__The problem__.
No pictures, nothing altered: return the data below.

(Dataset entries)
▼▼▼

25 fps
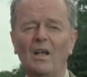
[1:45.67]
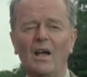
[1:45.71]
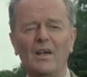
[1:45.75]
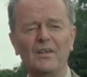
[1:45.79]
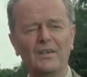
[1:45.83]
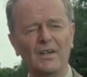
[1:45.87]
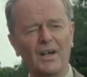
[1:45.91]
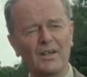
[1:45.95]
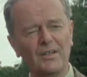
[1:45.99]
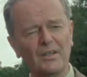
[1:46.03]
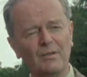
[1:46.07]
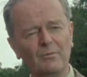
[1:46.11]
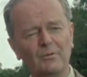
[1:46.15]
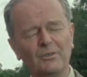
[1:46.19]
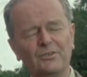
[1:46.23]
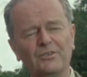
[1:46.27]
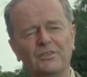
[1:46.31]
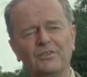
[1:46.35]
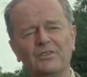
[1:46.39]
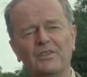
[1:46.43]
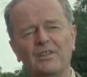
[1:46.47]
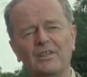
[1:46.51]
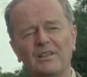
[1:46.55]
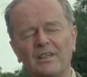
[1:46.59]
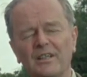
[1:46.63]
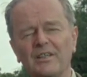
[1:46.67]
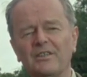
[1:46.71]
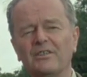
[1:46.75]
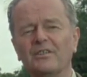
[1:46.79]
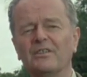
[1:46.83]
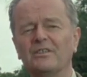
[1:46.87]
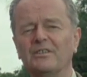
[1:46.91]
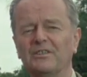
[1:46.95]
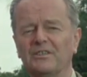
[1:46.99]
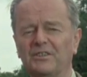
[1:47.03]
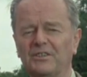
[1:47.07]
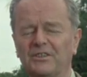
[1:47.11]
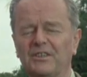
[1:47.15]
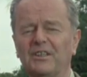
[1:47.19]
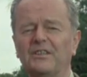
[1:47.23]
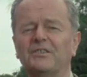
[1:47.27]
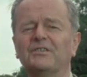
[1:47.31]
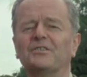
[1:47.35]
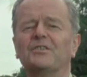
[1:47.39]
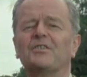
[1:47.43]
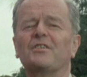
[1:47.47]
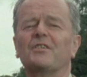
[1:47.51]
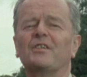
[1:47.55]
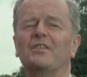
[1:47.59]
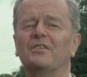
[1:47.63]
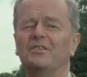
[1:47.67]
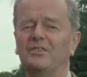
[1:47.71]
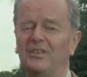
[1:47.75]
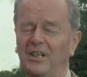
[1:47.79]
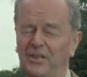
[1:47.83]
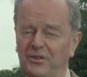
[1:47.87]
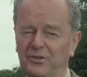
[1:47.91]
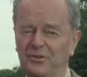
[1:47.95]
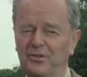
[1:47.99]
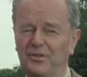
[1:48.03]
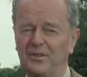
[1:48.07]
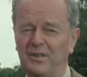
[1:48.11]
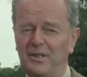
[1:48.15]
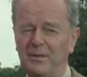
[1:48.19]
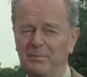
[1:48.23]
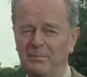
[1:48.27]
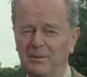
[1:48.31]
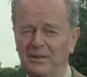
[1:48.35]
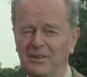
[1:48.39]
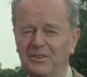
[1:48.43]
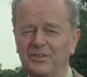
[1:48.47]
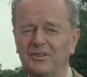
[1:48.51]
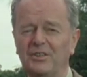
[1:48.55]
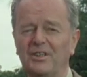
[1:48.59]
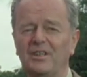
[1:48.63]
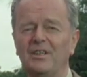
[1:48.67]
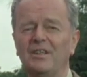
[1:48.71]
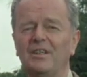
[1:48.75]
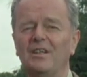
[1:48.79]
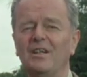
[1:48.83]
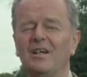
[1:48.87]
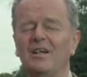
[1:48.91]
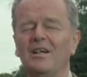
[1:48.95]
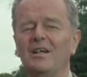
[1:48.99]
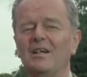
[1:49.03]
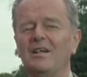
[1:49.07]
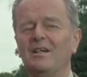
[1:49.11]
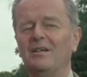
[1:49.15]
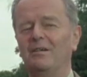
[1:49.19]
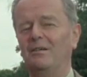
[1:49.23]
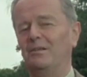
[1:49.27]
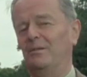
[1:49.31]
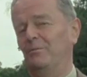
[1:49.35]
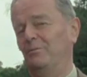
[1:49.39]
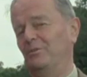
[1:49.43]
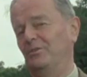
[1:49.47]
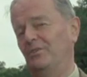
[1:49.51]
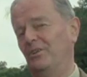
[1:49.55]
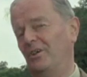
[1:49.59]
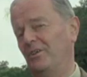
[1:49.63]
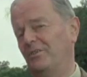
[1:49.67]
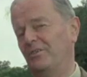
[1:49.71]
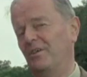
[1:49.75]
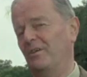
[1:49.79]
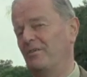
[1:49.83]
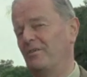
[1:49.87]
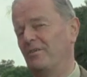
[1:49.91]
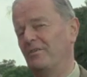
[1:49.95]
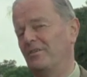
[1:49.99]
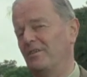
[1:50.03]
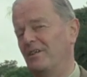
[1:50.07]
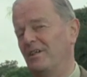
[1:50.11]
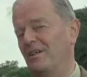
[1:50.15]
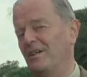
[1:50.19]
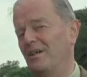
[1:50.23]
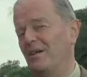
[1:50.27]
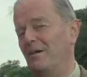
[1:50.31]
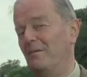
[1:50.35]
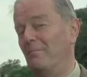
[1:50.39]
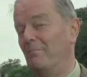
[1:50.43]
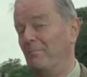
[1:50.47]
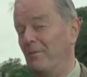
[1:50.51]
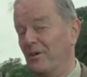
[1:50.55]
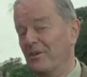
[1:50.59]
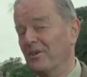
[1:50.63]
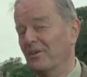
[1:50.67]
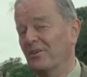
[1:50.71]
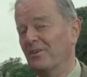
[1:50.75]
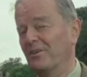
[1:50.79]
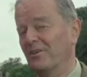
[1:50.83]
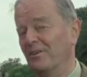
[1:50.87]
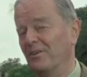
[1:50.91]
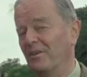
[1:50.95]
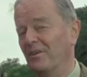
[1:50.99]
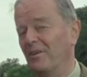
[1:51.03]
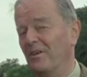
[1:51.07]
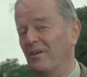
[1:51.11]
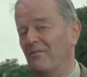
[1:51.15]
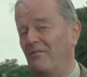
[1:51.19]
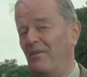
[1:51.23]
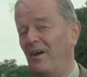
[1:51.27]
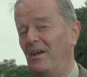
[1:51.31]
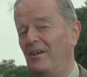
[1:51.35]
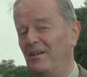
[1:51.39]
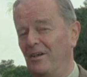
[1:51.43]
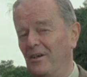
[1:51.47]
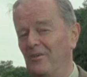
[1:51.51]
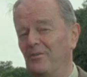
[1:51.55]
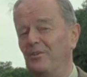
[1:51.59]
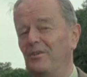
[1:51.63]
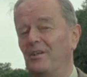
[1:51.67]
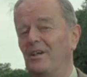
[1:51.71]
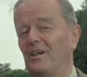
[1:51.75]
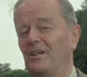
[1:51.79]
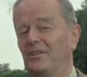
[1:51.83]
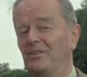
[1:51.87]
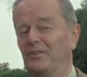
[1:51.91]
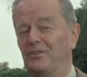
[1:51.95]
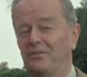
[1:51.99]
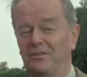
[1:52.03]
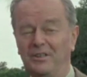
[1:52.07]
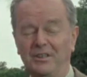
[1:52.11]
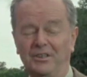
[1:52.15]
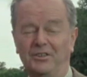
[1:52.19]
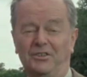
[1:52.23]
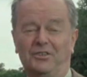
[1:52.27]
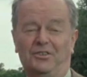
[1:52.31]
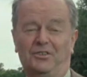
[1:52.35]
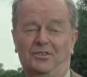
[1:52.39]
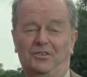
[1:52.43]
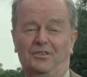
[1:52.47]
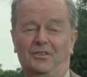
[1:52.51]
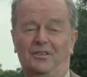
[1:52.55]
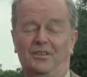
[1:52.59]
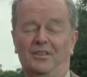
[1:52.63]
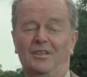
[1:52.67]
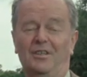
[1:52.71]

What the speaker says: Another was in the late 6th century BC, and there was not only the miracle of Ionia and Greece,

▲▲▲

__Your solution__.
25 fps
[1:45.67]
[1:45.71]
[1:45.75]
[1:45.79]
[1:45.83]
[1:45.87]
[1:45.91]
[1:45.95]
[1:45.99]
[1:46.03]
[1:46.07]
[1:46.11]
[1:46.15]
[1:46.19]
[1:46.23]
[1:46.27]
[1:46.31]
[1:46.35]
[1:46.39]
[1:46.43]
[1:46.47]
[1:46.51]
[1:46.55]
[1:46.59]
[1:46.63]
[1:46.67]
[1:46.71]
[1:46.75]
[1:46.79]
[1:46.83]
[1:46.87]
[1:46.91]
[1:46.95]
[1:46.99]
[1:47.03]
[1:47.07]
[1:47.11]
[1:47.15]
[1:47.19]
[1:47.23]
[1:47.27]
[1:47.31]
[1:47.35]
[1:47.39]
[1:47.43]
[1:47.47]
[1:47.51]
[1:47.55]
[1:47.59]
[1:47.63]
[1:47.67]
[1:47.71]
[1:47.75]
[1:47.79]
[1:47.83]
[1:47.87]
[1:47.91]
[1:47.95]
[1:47.99]
[1:48.03]
[1:48.07]
[1:48.11]
[1:48.15]
[1:48.19]
[1:48.23]
[1:48.27]
[1:48.31]
[1:48.35]
[1:48.39]
[1:48.43]
[1:48.47]
[1:48.51]
[1:48.55]
[1:48.59]
[1:48.63]
[1:48.67]
[1:48.71]
[1:48.75]
[1:48.79]
[1:48.83]
[1:48.87]
[1:48.91]
[1:48.95]
[1:48.99]
[1:49.03]
[1:49.07]
[1:49.11]
[1:49.15]
[1:49.19]
[1:49.23]
[1:49.27]
[1:49.31]
[1:49.35]
[1:49.39]
[1:49.43]
[1:49.47]
[1:49.51]
[1:49.55]
[1:49.59]
[1:49.63]
[1:49.67]
[1:49.71]
[1:49.75]
[1:49.79]
[1:49.83]
[1:49.87]
[1:49.91]
[1:49.95]
[1:49.99]
[1:50.03]
[1:50.07]
[1:50.11]
[1:50.15]
[1:50.19]
[1:50.23]
[1:50.27]
[1:50.31]
[1:50.35]
[1:50.39]
[1:50.43]
[1:50.47]
[1:50.51]
[1:50.55]
[1:50.59]
[1:50.63]
[1:50.67]
[1:50.71]
[1:50.75]
[1:50.79]
[1:50.83]
[1:50.87]
[1:50.91]
[1:50.95]
[1:50.99]
[1:51.03]
[1:51.07]
[1:51.11]
[1:51.15]
[1:51.19]
[1:51.23]
[1:51.27]
[1:51.31]
[1:51.35]
[1:51.39]
[1:51.43]
[1:51.47]
[1:51.51]
[1:51.55]
[1:51.59]
[1:51.63]
[1:51.67]
[1:51.71]
[1:51.75]
[1:51.79]
[1:51.83]
[1:51.87]
[1:51.91]
[1:51.95]
[1:51.99]
[1:52.03]
[1:52.07]
[1:52.11]
[1:52.15]
[1:52.19]
[1:52.23]
[1:52.27]
[1:52.31]
[1:52.35]
[1:52.39]
[1:52.43]
[1:52.47]
[1:52.51]
[1:52.55]
[1:52.59]
[1:52.63]
[1:52.67]
[1:52.71]

What the speaker says: Another was in the late 6th century BC, and there was not only the miracle of Ionia and Greece,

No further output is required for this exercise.